X-MEN, Bryan Singer, USA 2000
The first film in the franchise X-MEN opens in 2000 with a sequence that is set in the 1940s in a German concentration camp in Poland. Expecting to see a film about mutants with superpowers, viewers are instead witnessing a series of iconic shots known from films about the Holocaust: watchtowers, muddy ground, barbed wire, slave labor, as well as typical sounds such as barking dogs and shouting. The setting reveals an iconic situation known from many Holocaust testimonies: the separation of families during the selection. People are marked with Yellow Stars that indicate that they are Jews.
The main protagonist of the scene is a boy, and the viewers experience the scene through his eyes. The typical shaking camera and the point-of-view shots indicate the perspective of a witness. The boy sees more iconic signs, among them the number tattooed on the arm of a female prisoner. Like the other iconic images, the number functions as a symbol conveying the specific context to the audience. With the help of these shots, the Holocaust is established as a background for the main storyline focusing on the struggle of mutants for social acceptance and against discrimination and humiliation. It turns out that the young boy is Magneto, a Holocaust survivor and one of the main protagonists of the film series that is based on comic books created by Jack Kirby and Stan Lee. Originally the two Jewish American comic artists intended the stories to reflect the situation of the Afro-American civil rights movement in the 1960s. Magneto and his friend/opponent Professor Xavier symbolised Malcolm X and Martin Luther King as representatives of two diverging concepts: separation vs. equality. Only in the 1980s did Magneto transform into a Holocaust survivor, now closely aligning his experience of loss and exclusion to the Jewish trauma of surviving the Holocaust.

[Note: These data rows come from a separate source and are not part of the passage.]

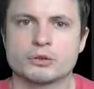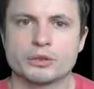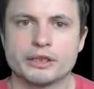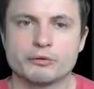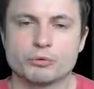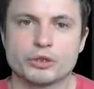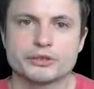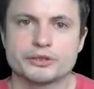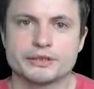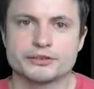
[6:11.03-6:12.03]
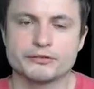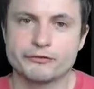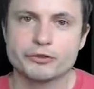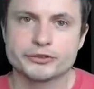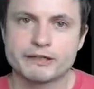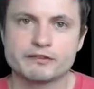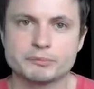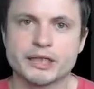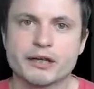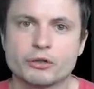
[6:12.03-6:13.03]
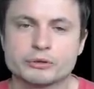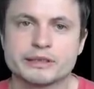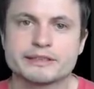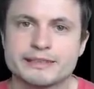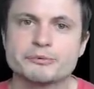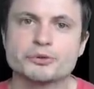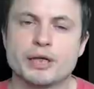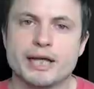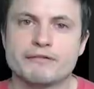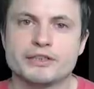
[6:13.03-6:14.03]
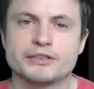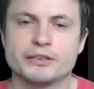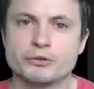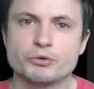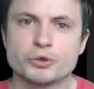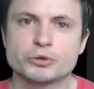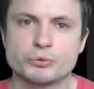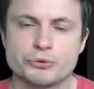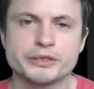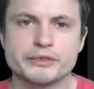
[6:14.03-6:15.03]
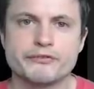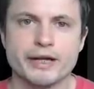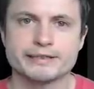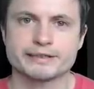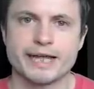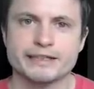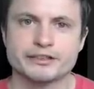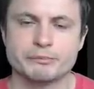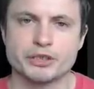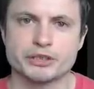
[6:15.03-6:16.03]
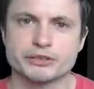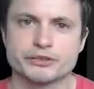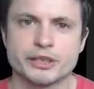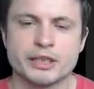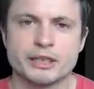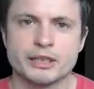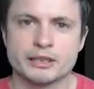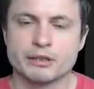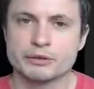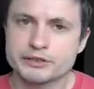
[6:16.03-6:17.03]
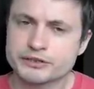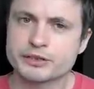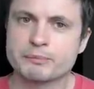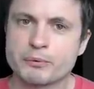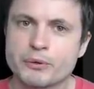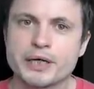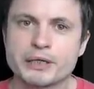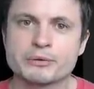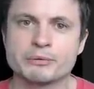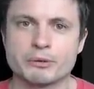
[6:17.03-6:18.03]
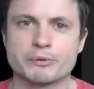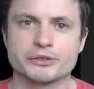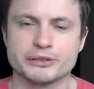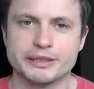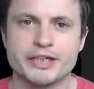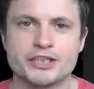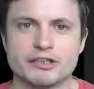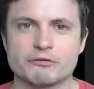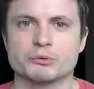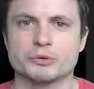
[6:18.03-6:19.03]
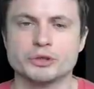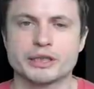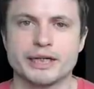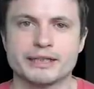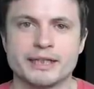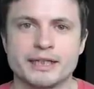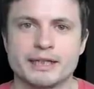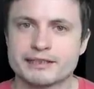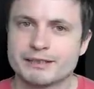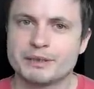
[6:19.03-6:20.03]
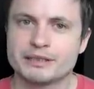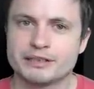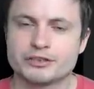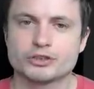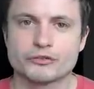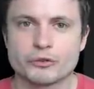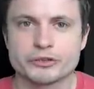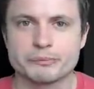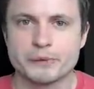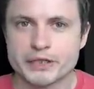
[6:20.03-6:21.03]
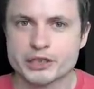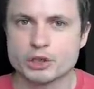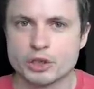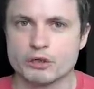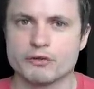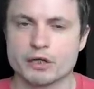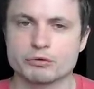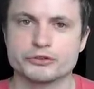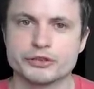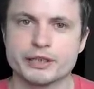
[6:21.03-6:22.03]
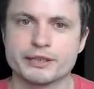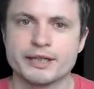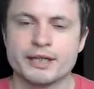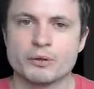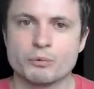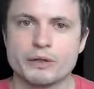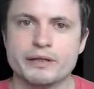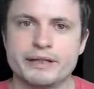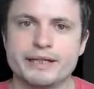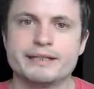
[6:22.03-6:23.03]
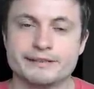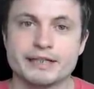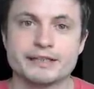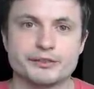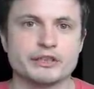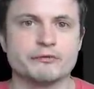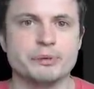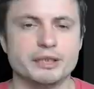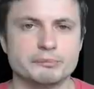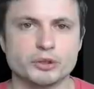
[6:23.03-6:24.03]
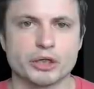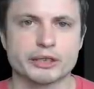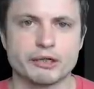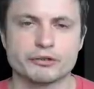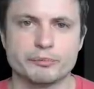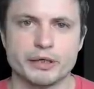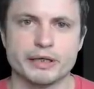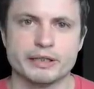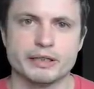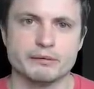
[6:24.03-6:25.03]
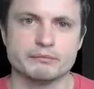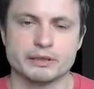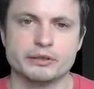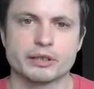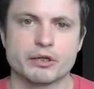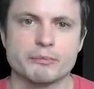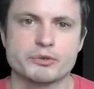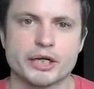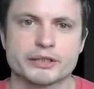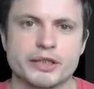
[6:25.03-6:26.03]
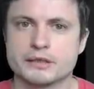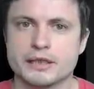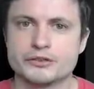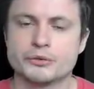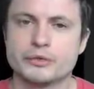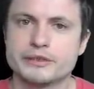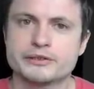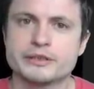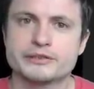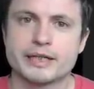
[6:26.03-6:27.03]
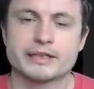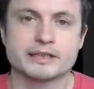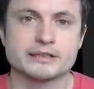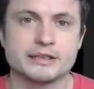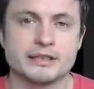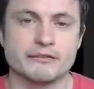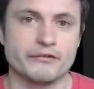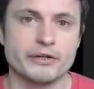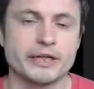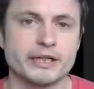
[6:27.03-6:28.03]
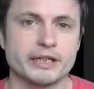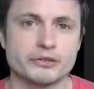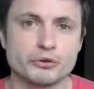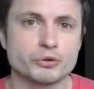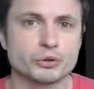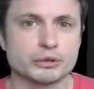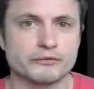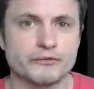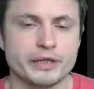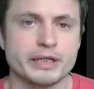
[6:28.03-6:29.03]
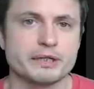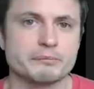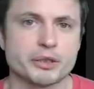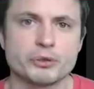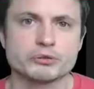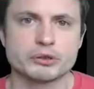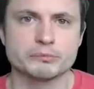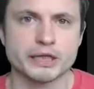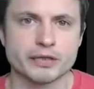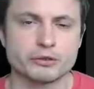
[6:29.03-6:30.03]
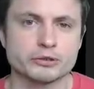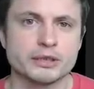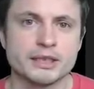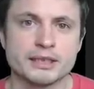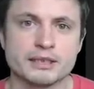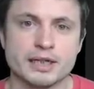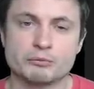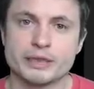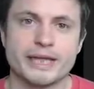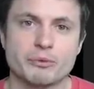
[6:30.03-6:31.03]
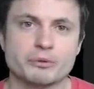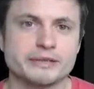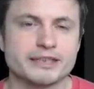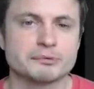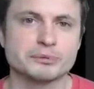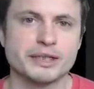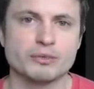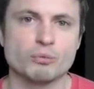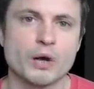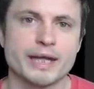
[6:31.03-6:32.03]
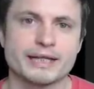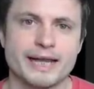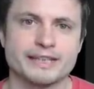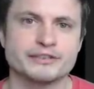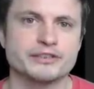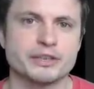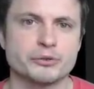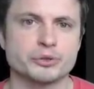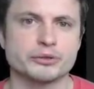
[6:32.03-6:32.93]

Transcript: Or in other words, it's the first ever black hole that seems to have these unusual, really fast gas emissions. Now, this is a pretty good representation of what we're looking at, except that this is, of course, a picture of our own sun, with the sun itself being blocked out by a dark object. And so this is technically a very unusual and very peculiar black hole, and we can't really explain why it has these unusual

The film version of the X-Men emphasises this dimension even further. The Number Tattoo plays an important role in this (visual) discourse. The first movie refers to it several times. The Number Tattoo is also a visual reference in several of the sequels and prequels, used for symbolising the perspective and experience of Magneto as a survivor. In doing so, the films do not only adopt the specific visual pattern from the original footage - the close-up - but also its context as a symbol of survival. In the third movie THE LAST STAND (2006), director Brett Ratner also emphasises the particular gesture of demonstratively showing the number when Magneto confronts a young generation of mutants with his mark. Furthermore, the specific plot of X-MEN also connects to another contextualising element of the original footage by introducing Magneto as a victim of “medical” experiments conducted in the camp by the German Nazi-doctor Sebastian Shaw alias Klaus Schmidt. This demonstrates that the Number Tattoo and other iconic images are not just superficial gimmicks adapted to the visual setting of the X-MEN movies but a contextualising element that connects the tale of the mutants fighting discrimination with the experiences of the Holocaust.